We have inherited from our forefathers the keen longing for unified, all-embracing knowledge. The very name given to the highest institutions of learning reminds us, that from antiquity and throughout many centuries, the universal aspect has been the only one to be given full credit. But the spread, both in width and depth, of the multifarious branches of knowledge during the last hundred-odd years, has confronted us with a queer dilemma. We feel clearly that we are only now beginning to acquire reliable material for welding together the sum total of all that is known into a whole; but, on the other hand, it has become next to impossible for a single mind fully to command more than a small specialized portion of it.

And he concludes:

I can see no other escape from this dilemma … than that some of us should venture to embark on a synthesis of facts and theories, albeit with second-hand and incomplete knowledge of some of them—and at the risk of making fools of ourselves.

Amen.

Big history tries to meet the need that Schrödinger identified for a more unified account of reality. But remember that this is one attempt to tell the story. In the future, we can imagine many different approaches with different emphases. We can imagine biologists’ versions, geologists’ versions, and astronomers’ versions. They may tell the same essential story, but they’ll differ in important ways.

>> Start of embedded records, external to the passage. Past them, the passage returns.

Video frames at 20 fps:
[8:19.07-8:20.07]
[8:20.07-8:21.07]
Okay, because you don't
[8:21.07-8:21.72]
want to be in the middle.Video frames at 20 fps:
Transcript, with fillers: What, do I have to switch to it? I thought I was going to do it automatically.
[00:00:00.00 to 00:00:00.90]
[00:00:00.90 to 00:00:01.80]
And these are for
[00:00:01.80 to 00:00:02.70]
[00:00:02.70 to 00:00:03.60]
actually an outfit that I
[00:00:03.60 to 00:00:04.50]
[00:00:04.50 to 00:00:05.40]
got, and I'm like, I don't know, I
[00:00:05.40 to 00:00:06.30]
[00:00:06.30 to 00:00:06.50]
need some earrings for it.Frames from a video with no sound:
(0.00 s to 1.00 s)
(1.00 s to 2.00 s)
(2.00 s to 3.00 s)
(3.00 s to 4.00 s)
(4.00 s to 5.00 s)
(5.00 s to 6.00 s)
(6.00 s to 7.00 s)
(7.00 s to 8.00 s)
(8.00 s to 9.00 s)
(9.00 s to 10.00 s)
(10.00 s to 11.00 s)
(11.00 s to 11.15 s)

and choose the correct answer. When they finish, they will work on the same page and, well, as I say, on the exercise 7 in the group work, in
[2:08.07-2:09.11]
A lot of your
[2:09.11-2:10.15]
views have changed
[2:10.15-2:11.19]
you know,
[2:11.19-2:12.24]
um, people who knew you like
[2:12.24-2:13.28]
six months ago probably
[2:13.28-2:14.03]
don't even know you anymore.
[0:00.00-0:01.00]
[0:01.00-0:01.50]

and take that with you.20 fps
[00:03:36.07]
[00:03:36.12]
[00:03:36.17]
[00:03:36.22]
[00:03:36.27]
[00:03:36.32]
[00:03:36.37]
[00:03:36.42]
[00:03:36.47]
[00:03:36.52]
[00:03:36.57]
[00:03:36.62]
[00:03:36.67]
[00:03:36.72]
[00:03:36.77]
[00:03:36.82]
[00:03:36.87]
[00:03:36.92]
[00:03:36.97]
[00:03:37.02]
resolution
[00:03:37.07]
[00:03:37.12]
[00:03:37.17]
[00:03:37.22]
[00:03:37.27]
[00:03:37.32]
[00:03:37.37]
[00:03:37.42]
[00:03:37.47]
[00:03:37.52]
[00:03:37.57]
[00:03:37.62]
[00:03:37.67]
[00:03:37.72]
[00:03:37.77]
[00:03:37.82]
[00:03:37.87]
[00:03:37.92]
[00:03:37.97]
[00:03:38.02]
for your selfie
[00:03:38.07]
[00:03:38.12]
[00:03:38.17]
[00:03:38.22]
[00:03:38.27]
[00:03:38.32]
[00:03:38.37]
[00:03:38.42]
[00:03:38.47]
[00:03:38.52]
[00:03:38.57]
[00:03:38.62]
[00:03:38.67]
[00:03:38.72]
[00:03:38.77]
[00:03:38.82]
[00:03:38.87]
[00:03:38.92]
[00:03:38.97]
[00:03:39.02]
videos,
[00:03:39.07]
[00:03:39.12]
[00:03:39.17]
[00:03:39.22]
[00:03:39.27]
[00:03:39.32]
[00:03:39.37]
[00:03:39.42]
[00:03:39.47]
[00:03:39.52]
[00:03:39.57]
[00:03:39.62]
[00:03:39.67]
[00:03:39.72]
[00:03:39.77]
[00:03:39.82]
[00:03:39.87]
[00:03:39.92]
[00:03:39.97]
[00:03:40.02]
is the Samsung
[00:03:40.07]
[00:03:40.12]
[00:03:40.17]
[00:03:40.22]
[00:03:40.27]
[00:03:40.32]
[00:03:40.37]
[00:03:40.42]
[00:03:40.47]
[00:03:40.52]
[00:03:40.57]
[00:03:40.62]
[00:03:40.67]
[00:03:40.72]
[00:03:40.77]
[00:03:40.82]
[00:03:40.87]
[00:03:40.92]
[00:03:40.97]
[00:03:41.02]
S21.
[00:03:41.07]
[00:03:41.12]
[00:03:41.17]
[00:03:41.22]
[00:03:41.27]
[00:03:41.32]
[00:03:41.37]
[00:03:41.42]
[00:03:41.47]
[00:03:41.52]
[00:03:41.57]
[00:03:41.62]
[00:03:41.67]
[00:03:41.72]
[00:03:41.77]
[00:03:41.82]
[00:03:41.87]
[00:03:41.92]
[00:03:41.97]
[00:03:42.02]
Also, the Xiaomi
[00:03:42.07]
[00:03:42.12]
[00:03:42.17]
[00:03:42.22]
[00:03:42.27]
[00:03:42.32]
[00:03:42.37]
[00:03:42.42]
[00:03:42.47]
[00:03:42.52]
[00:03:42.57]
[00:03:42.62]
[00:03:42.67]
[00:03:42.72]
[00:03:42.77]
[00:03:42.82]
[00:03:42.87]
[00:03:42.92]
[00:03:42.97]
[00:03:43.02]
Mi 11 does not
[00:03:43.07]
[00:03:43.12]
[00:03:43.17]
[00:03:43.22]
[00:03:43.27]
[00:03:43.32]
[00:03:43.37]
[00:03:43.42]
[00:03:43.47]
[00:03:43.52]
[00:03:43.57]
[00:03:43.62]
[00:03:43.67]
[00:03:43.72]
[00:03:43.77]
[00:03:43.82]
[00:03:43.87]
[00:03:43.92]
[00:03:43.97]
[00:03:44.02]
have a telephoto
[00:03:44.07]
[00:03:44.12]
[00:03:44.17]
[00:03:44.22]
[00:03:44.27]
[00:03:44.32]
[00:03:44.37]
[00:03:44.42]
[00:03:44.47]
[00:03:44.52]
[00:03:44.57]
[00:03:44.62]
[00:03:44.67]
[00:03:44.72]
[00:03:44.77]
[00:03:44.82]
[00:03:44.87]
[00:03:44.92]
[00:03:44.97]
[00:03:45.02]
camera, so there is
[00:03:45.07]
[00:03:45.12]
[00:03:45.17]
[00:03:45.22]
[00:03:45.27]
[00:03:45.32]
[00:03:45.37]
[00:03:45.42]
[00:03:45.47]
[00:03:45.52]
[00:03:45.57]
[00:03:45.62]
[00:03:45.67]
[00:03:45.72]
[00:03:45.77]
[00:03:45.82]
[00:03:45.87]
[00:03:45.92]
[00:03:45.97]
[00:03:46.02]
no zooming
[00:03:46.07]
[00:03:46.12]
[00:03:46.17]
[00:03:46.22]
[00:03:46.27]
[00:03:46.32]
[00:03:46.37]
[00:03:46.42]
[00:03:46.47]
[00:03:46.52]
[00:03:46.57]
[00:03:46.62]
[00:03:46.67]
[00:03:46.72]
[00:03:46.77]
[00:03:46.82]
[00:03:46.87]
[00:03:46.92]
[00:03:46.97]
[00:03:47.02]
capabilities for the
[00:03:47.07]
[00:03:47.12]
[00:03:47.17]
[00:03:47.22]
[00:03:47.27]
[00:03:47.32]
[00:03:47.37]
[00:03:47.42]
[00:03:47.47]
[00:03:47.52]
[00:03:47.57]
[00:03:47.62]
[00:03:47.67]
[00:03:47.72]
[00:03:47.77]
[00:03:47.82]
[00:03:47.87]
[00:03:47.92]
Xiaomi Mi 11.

Common Questions About Big History

Q: Who is responsible for Big History as a project?

The Big History project was created by David Christian with Bill Gates.

Q: What does Big History seek to explain?

Big History makes a study of the history of the universe from the Big Bang to the current and includes every field from chemistry to astronomy to social studies.

Q: Why does Big History place an emphasis on the importance of the formation of stars?

The formation of stars is important in Big History as they were crucial spots for complexity, creating more complex molecules as well as providing visible light so that lifeforms that work with visible light could thrive within their vicinity.

Q: How old is the Earth?

The Earth is estimated to be somewhere around 4.54 ± 0.05 billion years old.